Stuart A'Hara

Projects

Project Lead: Daniel Chapman
Xylella fastidiosa is a bacterial plant pathogen that can cause disease in a broad range of hosts. There are currently major Xylella outbreaks in Southern France, including Corsica, Italy, mainland Spain and the Balearic Islands. Although Xylella has so far not been detected in Scotland (or UK), an outbreak would have serious impacts on any host plant-related activities/businesses and the wider environment. To understand the risk posed to Scotland’s plants from Xylella, and to be adequately prepared if it is detected, there are important knowledge gaps that must be addressed. This project will build on the results of the previous PHC Xylella projects (PHC2018 / 04 /05 / 06) to further refine Scottish Government’s contingency and preparedness measures for the possible arrival of Xylella fastidiosa.

Impact: Deliver recommendations as to the suitability of vector trapping methods and eradication strategies, if deployed in Scotland.
Project Lead: Kirsty Park
Xylella fastidiosa is a bacterial plant pathogen that can cause disease in a broad range of hosts, including Polygala myrtifolia, Olea europaea, Rosmarinus Officinalis, Lavandula sp., Prunus sp. and Nerium oleander. Disease symptoms include leaf scorch, wilting of foliage, dieback and plant death. Xylella fastidiosa was first detected in Europe in 2013 in Puglia in Italy and was identified as subspecies pauca which has gone on to devastate olive plantations in this region. There are currently major Xylella outbreaks in Southern France, including Corsica, Italy, mainland Spain and the Balearic Islands. The bacteria are transmitted by xylem feeding insects from the Cercopidae family, which include froghoppers and spittlebugs.
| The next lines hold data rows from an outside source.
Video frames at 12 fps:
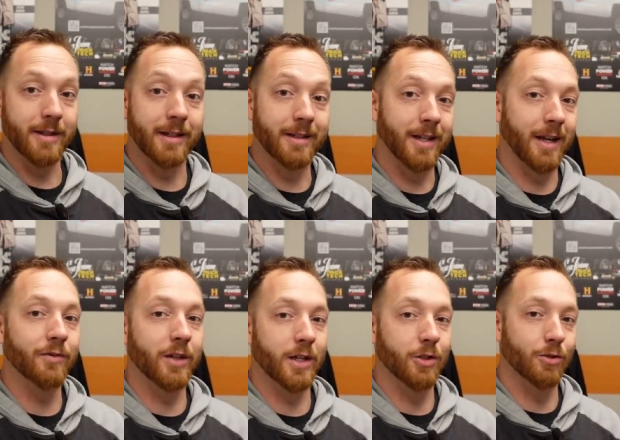That's a
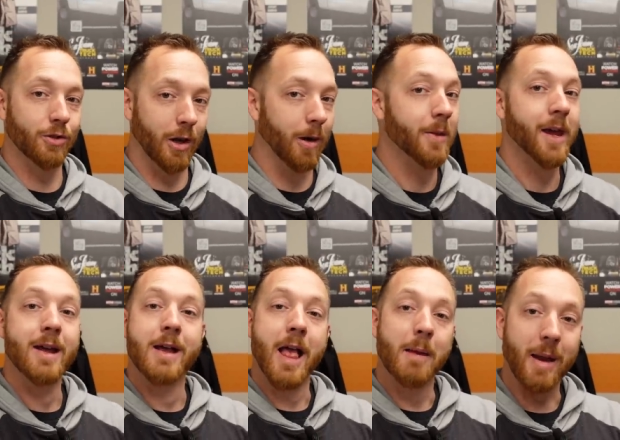safety issue. So
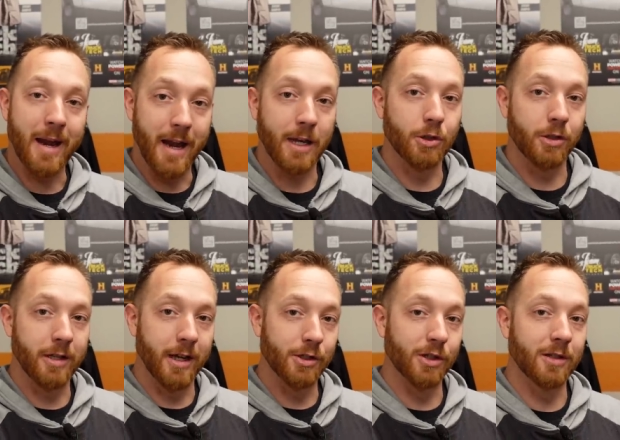pay extra
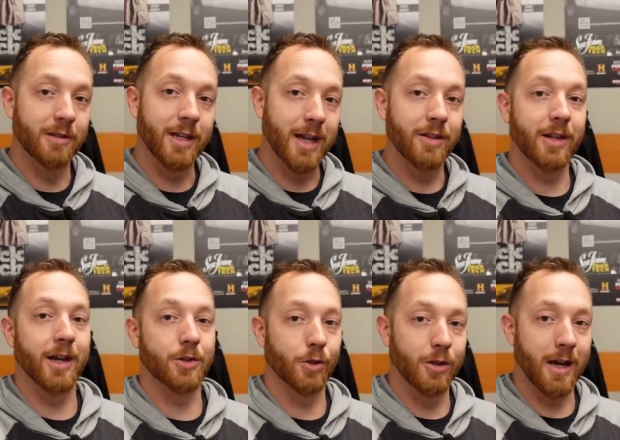attention, take the
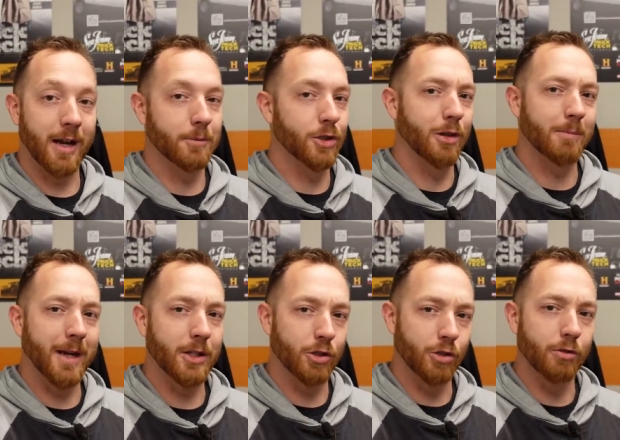extra time just to
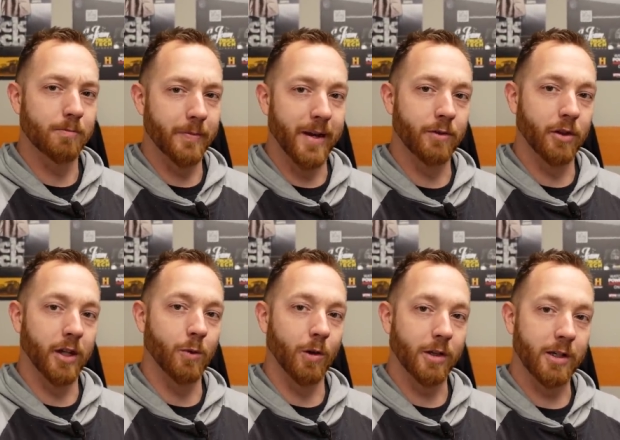make sure
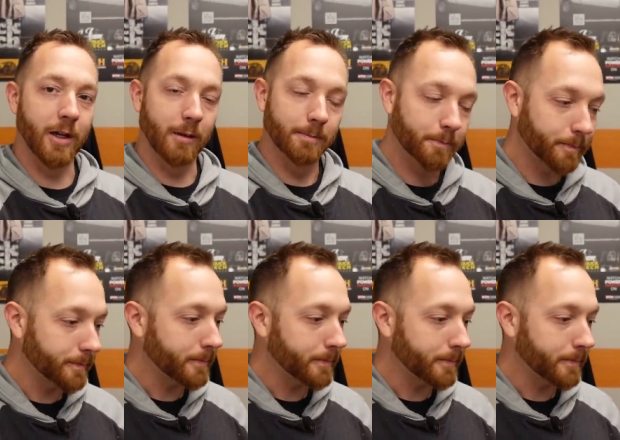everything works out.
There are several species of insects that could vector Xylella fastidiosa in the UK including the meadow spittlebug (Philaenus spumarius), which is very common in Scotland. An outbreak of Xylella in Scotland would have serious impacts on the affected grower/nursery and any other host plant-related activities/business within a 5km buffer zone. Therefore, in order to establish the potential for these bacteria to spread, should they be introduced, it is important to identify and get an understanding of the abundance of potential Xylella vectors in Scotland. The WrEN project (http://www.wrenproject.com/), presents a unique opportunity to make use of existing insect collections to map the occurrence of potential Xylella vectors within agricultural woodlands across Scotland. Since 2013, partners on the WrEN project have surveyed over 130 secondary and ancient woodland sites for habitat and wildlife in two regions of mainland Britain. To date, over 1100 species have been recorded from a wide range of taxa. Vegetation structure has been characterised at all sites including information on tree species richness, tree density and size, understorey and canopy cover. In addition, the surrounding landscape has been mapped at a range of spatial scales up to 3 km from each site.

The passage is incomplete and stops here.